_Work instructions:_ Please copy, word for word, the line holding "[0:08.10-0:09.00]" and each line that follows it through the end of the entries, omitting any pictures.

::::

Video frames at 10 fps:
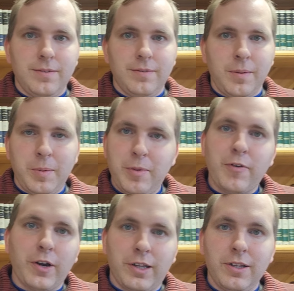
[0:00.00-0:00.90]
let me be
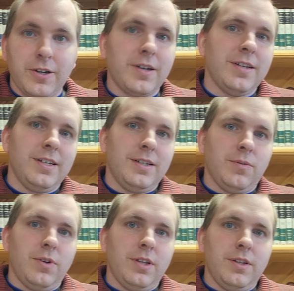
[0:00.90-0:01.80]
very clear,
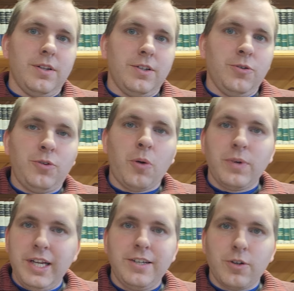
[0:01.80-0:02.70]
you don't
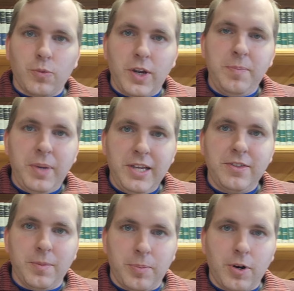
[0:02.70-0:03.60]
need to
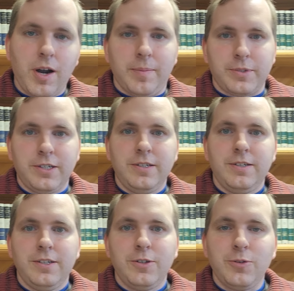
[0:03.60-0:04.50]
repeat the prompt.
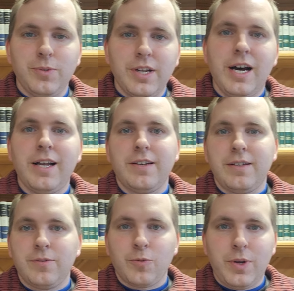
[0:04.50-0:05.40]
Do not
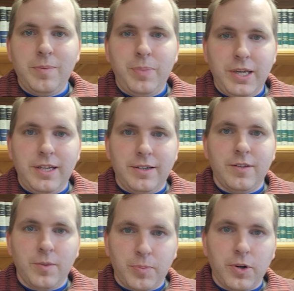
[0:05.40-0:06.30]
repeat
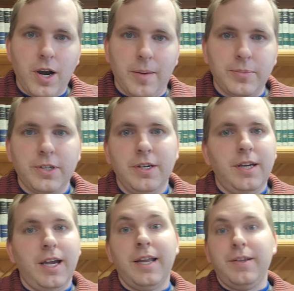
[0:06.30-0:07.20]
the prompt,
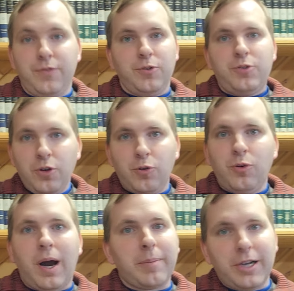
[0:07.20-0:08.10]
and if you
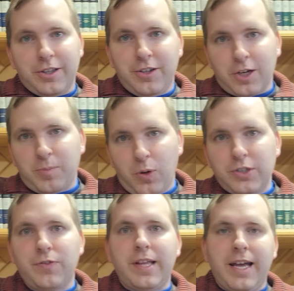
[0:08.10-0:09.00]
do, I'm going to deduct
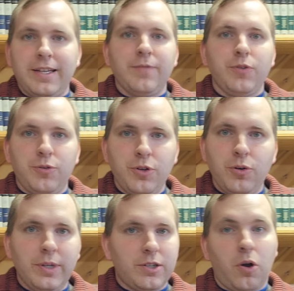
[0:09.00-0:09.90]
points for that, and if you
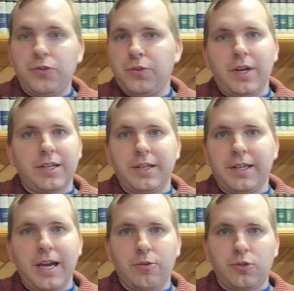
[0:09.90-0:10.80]
do, it's also not going to
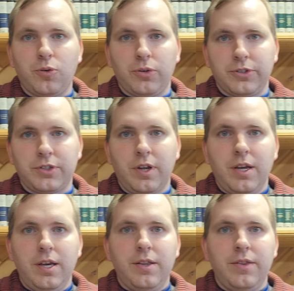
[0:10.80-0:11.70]
count towards
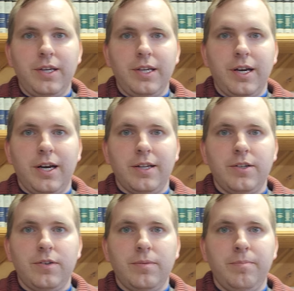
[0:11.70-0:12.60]
the
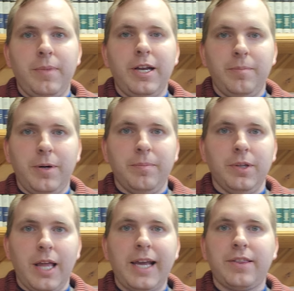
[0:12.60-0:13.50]

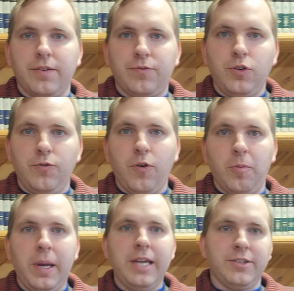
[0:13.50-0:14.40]
minimum length of 2
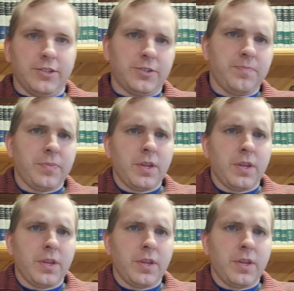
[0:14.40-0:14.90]
full pages.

::::

_Task response:_
[0:08.10-0:09.00]
do, I'm going to deduct
[0:09.00-0:09.90]
points for that, and if you
[0:09.90-0:10.80]
do, it's also not going to
[0:10.80-0:11.70]
count towards
[0:11.70-0:12.60]
the
[0:12.60-0:13.50]

[0:13.50-0:14.40]
minimum length of 2
[0:14.40-0:14.90]
full pages.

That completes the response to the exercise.